The following snippet demonstrates how one can construct a
Pipeline
object using a PipelineBuilder
object.
>>> from spdl.pipeline import PipelineBuilder
>>>
>>> pipeline = (
... PipelineBuilder()
... .add_source(range(12))
... .pipe(lambda x: 2 * x)
... .pipe(lambda x: x + 1)
... .aggregate(3)
... .add_sink(3)
... .build()
... )
The resulting Pipeline
object contains all the logic to
perform the operations in an async event loop in the background thread.
To run the pipeline, call Pipeline.start()
.
Once the pipeline starts executing, you can iterate on the pipeline.
Finally call Pipeline.stop()
to stop the background thread.
>>> pipeline.start()
>>>
>>> for item in pipeline:
... print(item)
[1, 3, 5]
[7, 9, 11]
[13, 15, 17]
[19, 21, 23]
>>> pipeline.stop()
It is important to call Pipeline.stop()
.
Forgetting to do so will leave the background thread running,
leading to the situation where Python interpreter gets stuck at exit.
In practice, there is always a possibility that the application is interrupted
and shutdown.
To handle such case and stop the background threads properly,
there is a context manager Pipeline.auto_stop()
which makes sure that
pipeline is stopped.
>>> with pipeline.auto_stop():
... for item in pipeline:
... print(item)
Warning
Do not call iter()
on the pipeline because Pipeline.stop()
might not be called at the right time.
Say you wrap a Pipeline
to create an class that resembles conventional
DataLoader
.
class DataLoader:
...
def __iter__(self):
with self.pipeline.auto_stop():
for item in pipeline:
yield item
dataloader = DataLoader(...)
Make sure to use this class like the following.
This way, the context manager properly calls Pipeline.stop
when
the execution flow goes out of the loop, even
when the application is exiting with unexpected errors.
for item in dataloader:
...
Do not use it like the following.
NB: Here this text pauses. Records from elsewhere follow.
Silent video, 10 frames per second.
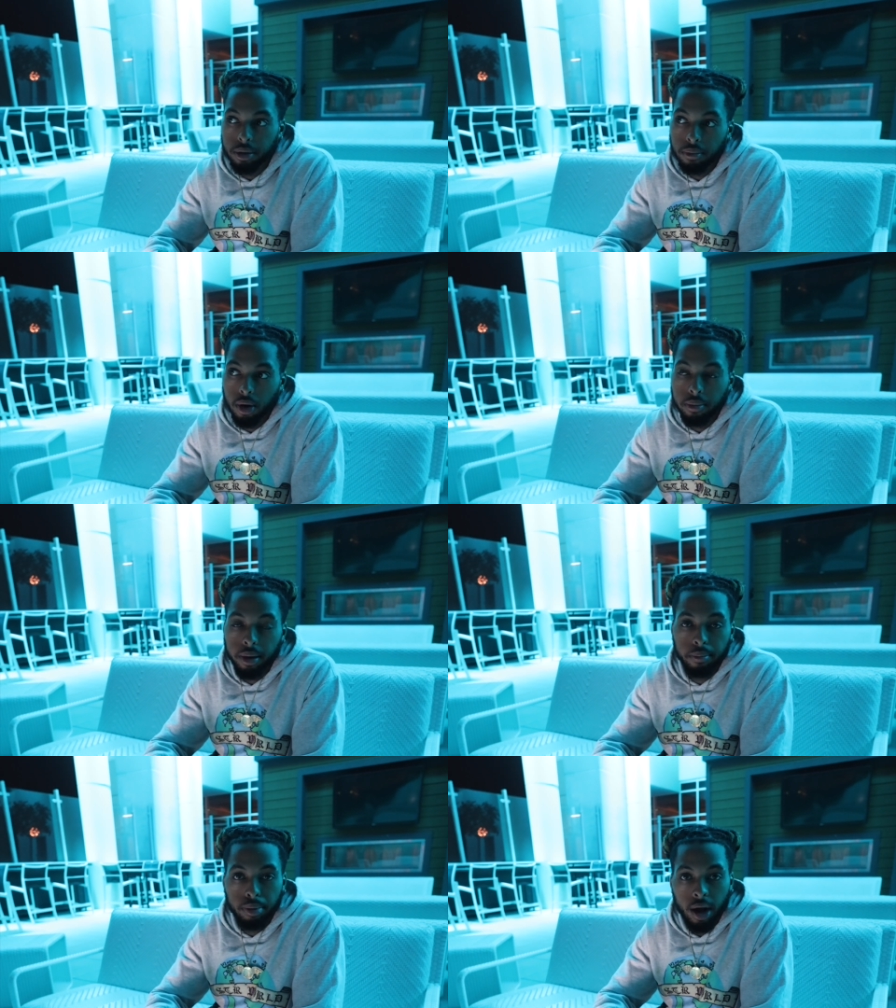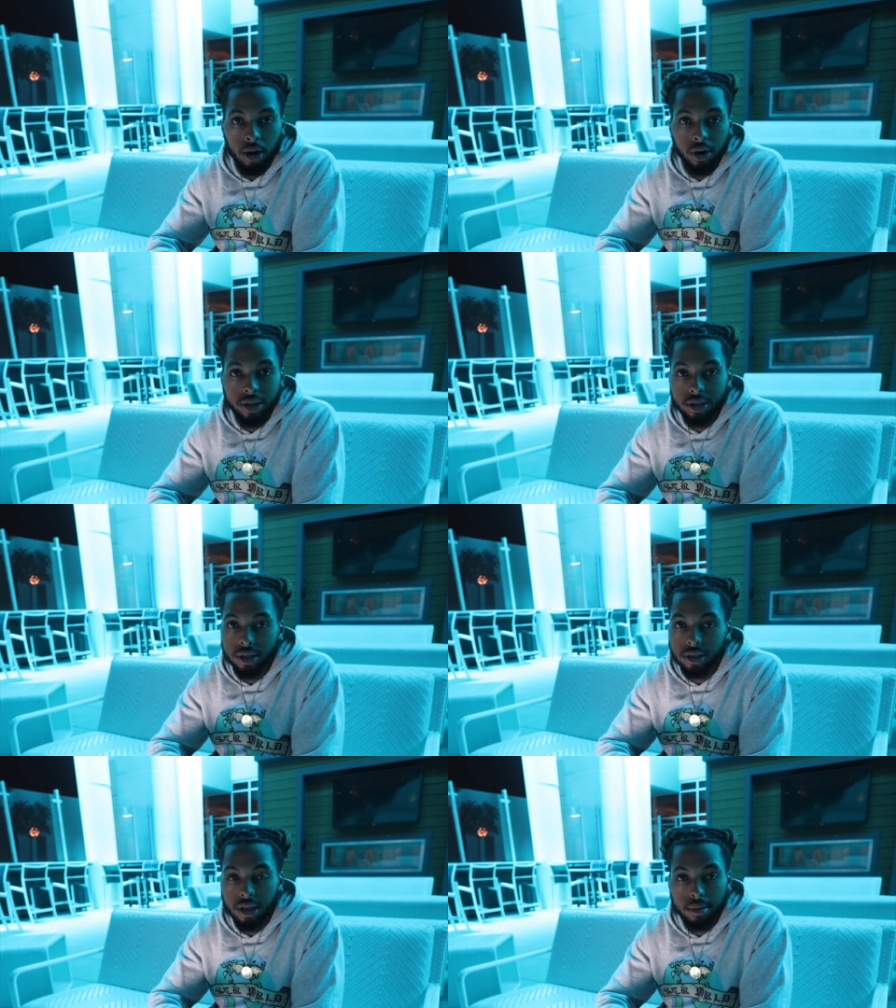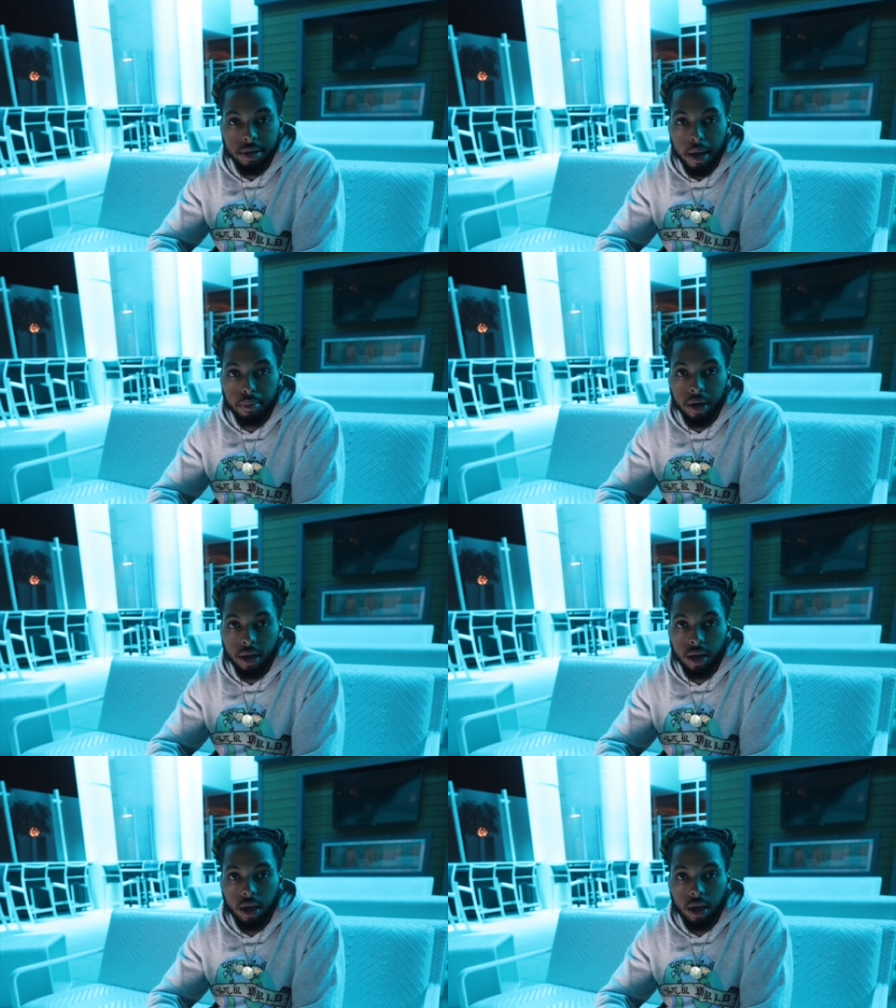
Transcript: the moment progress stops happening.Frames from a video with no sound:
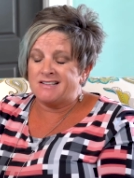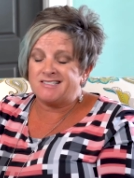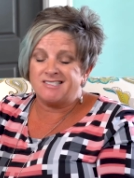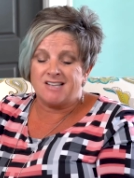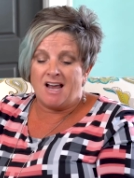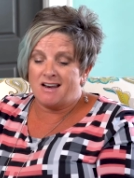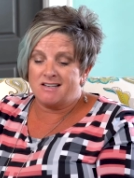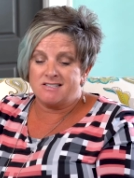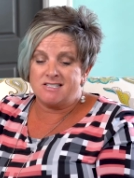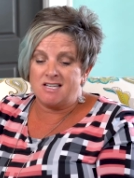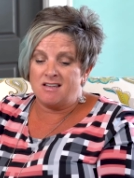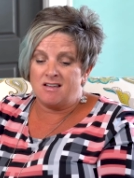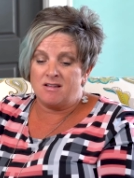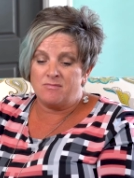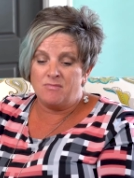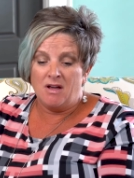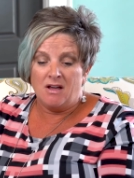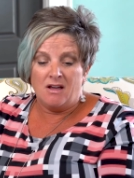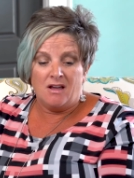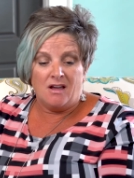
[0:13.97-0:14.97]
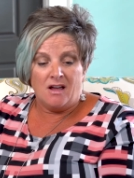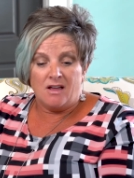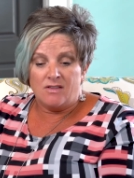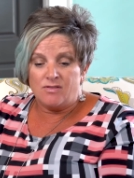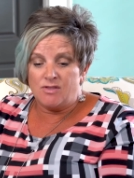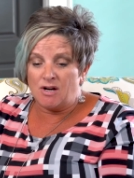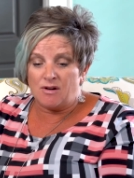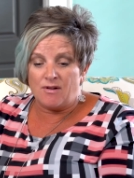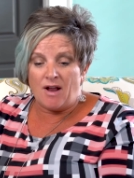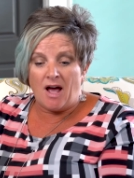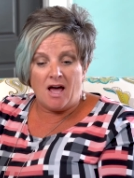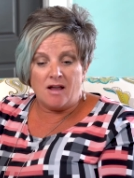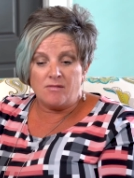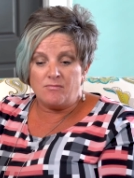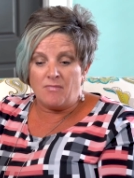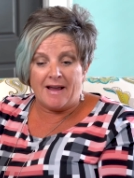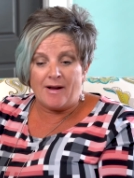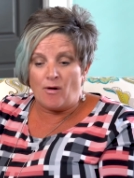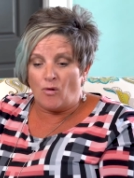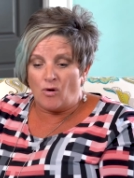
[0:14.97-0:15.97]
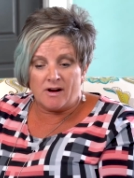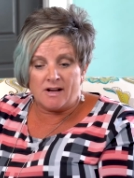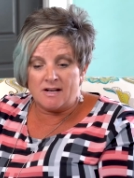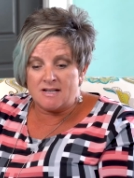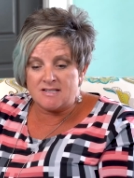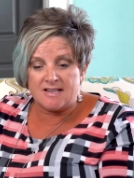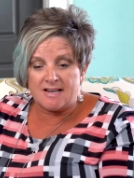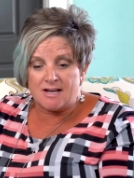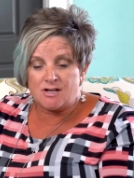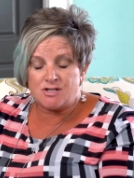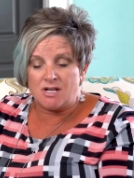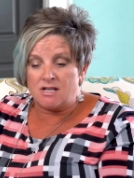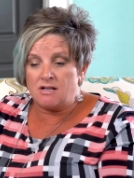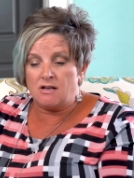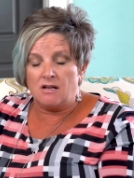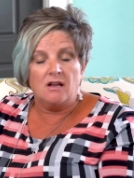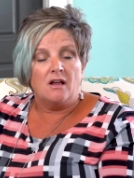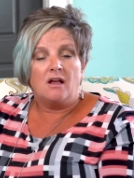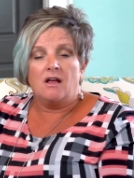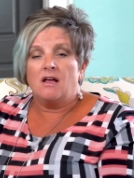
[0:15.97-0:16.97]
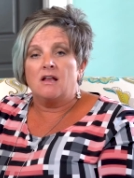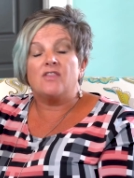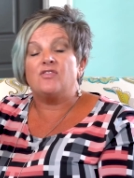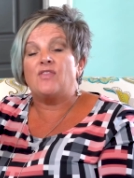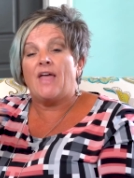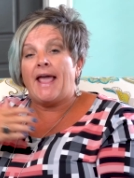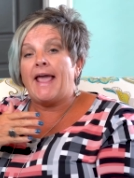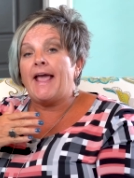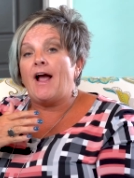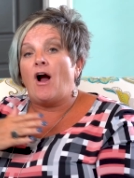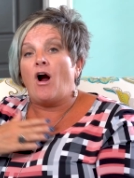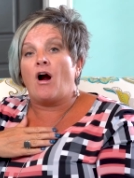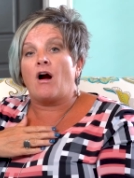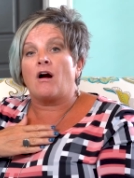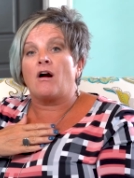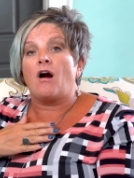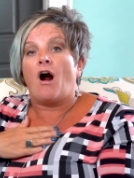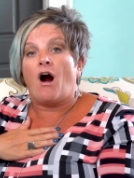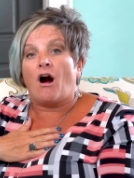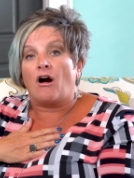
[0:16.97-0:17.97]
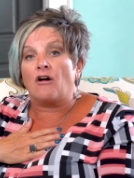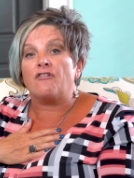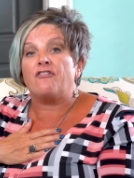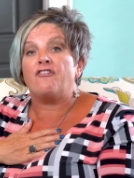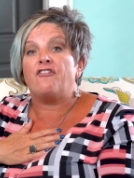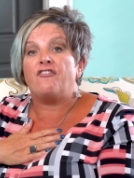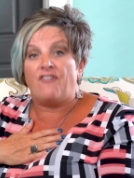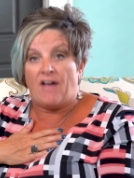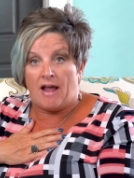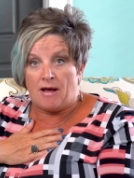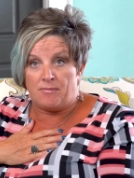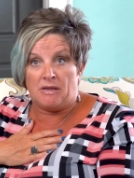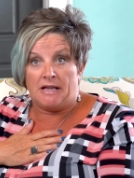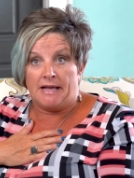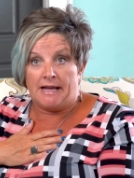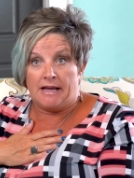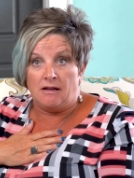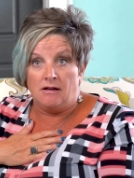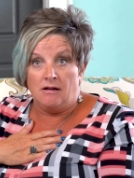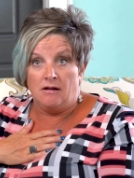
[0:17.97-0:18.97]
It's not a team. They're not my organization. They are our family.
This way, the Pipeline.stop
does not get called until the garbage collector deletes the object,
which might cause deadlock.
iterator = iter(dataloader)
item = next(iterator)
Note
Once Pipeline.stop()
method is called, the Pipeline
object is unusable.
To pause the execution, simply stop consuming the output.
The Pipeline
will get blocked when the internal buffers are full.
To resume the execution, resume consuming the data.